#### WORK REQUEST:
A verbatim reproduction of the lines below, from the line containing "[00:00:02.80]" through the line containing "(1974.21 s to 1975.21 s)", both ends included, is the whole required output.

#### SUPPLIED INFORMATION:
════════════════════

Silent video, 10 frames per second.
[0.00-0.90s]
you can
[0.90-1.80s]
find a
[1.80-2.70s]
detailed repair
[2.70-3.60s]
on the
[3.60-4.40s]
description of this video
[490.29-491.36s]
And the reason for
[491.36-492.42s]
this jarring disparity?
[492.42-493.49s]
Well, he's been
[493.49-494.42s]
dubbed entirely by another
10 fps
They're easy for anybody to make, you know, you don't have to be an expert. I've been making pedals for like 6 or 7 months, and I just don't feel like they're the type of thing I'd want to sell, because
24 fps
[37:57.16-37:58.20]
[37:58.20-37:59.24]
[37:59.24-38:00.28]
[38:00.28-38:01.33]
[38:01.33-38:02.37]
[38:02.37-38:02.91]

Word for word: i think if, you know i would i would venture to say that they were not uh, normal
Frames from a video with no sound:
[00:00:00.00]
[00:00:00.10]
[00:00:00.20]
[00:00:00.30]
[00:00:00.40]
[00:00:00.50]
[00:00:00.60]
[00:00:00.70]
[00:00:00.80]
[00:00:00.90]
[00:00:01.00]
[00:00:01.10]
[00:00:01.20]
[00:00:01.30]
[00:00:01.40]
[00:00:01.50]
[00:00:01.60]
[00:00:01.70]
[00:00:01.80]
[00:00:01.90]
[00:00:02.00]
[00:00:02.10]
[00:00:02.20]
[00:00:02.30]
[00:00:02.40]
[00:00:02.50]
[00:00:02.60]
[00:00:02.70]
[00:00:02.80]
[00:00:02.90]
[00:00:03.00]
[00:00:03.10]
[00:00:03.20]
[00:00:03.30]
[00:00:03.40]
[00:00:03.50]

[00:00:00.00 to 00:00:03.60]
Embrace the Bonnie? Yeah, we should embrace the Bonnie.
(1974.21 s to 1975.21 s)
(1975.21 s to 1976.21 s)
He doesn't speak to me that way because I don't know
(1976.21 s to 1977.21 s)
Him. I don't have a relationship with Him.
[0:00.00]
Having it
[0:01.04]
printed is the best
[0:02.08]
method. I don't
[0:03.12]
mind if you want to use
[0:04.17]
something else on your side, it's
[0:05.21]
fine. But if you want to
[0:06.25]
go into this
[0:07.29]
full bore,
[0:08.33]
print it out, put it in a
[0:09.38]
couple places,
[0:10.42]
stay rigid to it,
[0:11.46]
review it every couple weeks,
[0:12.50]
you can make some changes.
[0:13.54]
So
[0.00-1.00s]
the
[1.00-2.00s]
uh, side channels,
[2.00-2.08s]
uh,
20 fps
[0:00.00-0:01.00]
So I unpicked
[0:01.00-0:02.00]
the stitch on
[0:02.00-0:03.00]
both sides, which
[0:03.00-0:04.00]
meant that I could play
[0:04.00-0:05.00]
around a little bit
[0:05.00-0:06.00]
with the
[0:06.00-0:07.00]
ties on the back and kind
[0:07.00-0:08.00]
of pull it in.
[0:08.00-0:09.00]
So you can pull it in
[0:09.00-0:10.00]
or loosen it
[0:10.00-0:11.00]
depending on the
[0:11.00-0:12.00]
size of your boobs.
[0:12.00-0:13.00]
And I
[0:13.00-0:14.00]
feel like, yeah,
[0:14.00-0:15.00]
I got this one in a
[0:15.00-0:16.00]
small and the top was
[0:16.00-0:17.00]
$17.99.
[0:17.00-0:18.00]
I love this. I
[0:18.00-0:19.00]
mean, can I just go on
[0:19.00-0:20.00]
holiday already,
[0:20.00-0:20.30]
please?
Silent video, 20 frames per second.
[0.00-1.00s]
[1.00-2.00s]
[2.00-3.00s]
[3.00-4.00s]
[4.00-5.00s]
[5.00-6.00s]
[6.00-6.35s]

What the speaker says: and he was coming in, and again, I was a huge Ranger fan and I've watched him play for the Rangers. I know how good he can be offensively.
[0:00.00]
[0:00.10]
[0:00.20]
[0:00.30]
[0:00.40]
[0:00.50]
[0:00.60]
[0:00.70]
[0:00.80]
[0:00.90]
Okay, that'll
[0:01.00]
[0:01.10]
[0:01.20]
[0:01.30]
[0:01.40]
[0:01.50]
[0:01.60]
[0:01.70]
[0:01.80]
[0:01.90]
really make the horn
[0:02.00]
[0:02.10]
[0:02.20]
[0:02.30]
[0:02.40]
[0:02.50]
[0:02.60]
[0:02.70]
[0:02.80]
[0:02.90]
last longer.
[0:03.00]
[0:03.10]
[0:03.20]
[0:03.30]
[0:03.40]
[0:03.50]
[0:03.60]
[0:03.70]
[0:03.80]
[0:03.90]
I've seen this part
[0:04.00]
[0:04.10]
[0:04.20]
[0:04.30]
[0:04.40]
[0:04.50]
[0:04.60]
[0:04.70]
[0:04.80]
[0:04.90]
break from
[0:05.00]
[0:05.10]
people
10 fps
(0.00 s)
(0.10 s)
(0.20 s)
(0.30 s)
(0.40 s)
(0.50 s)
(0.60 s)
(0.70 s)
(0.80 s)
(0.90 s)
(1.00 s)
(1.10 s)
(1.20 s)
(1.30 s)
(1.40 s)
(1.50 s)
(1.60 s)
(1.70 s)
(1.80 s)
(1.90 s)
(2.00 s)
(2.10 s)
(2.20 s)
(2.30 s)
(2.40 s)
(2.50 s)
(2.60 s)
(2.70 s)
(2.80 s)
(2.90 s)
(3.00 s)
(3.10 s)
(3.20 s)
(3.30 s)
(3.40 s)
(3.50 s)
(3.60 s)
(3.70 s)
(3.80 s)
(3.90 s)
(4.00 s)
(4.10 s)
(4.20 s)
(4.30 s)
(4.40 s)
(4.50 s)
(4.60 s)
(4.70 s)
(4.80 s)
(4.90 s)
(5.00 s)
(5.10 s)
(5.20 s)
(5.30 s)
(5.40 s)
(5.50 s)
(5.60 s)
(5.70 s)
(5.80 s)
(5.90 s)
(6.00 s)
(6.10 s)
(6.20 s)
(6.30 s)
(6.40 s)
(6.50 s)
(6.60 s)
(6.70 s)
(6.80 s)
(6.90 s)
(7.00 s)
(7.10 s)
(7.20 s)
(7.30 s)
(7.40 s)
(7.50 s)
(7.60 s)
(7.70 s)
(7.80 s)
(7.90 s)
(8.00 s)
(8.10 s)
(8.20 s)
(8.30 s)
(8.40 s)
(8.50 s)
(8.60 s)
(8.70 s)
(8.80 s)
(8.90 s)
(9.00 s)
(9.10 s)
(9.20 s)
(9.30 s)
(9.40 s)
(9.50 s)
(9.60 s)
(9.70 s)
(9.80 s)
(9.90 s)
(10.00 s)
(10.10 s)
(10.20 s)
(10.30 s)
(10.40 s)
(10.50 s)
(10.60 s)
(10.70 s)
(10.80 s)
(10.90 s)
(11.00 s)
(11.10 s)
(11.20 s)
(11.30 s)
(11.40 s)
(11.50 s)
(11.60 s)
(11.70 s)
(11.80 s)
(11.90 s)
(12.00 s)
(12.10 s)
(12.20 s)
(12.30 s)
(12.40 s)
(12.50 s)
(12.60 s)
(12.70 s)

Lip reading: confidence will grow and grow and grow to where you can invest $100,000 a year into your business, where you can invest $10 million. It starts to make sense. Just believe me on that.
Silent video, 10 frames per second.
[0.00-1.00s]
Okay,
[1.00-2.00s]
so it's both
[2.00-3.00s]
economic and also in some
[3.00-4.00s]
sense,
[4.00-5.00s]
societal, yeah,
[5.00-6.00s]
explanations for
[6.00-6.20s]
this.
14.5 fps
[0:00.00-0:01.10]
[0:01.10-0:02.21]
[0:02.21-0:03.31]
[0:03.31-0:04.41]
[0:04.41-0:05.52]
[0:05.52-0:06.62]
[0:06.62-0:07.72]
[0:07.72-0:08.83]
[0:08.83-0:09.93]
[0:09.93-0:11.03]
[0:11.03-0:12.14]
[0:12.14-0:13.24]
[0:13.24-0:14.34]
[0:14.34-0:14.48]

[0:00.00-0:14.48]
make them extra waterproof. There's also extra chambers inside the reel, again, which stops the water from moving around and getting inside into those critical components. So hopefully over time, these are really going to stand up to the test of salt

════════════════════

#### RESPONSE TO THE TASK:
[00:00:02.80]
[00:00:02.90]
[00:00:03.00]
[00:00:03.10]
[00:00:03.20]
[00:00:03.30]
[00:00:03.40]
[00:00:03.50]

[00:00:00.00 to 00:00:03.60]
Embrace the Bonnie? Yeah, we should embrace the Bonnie.
(1974.21 s to 1975.21 s)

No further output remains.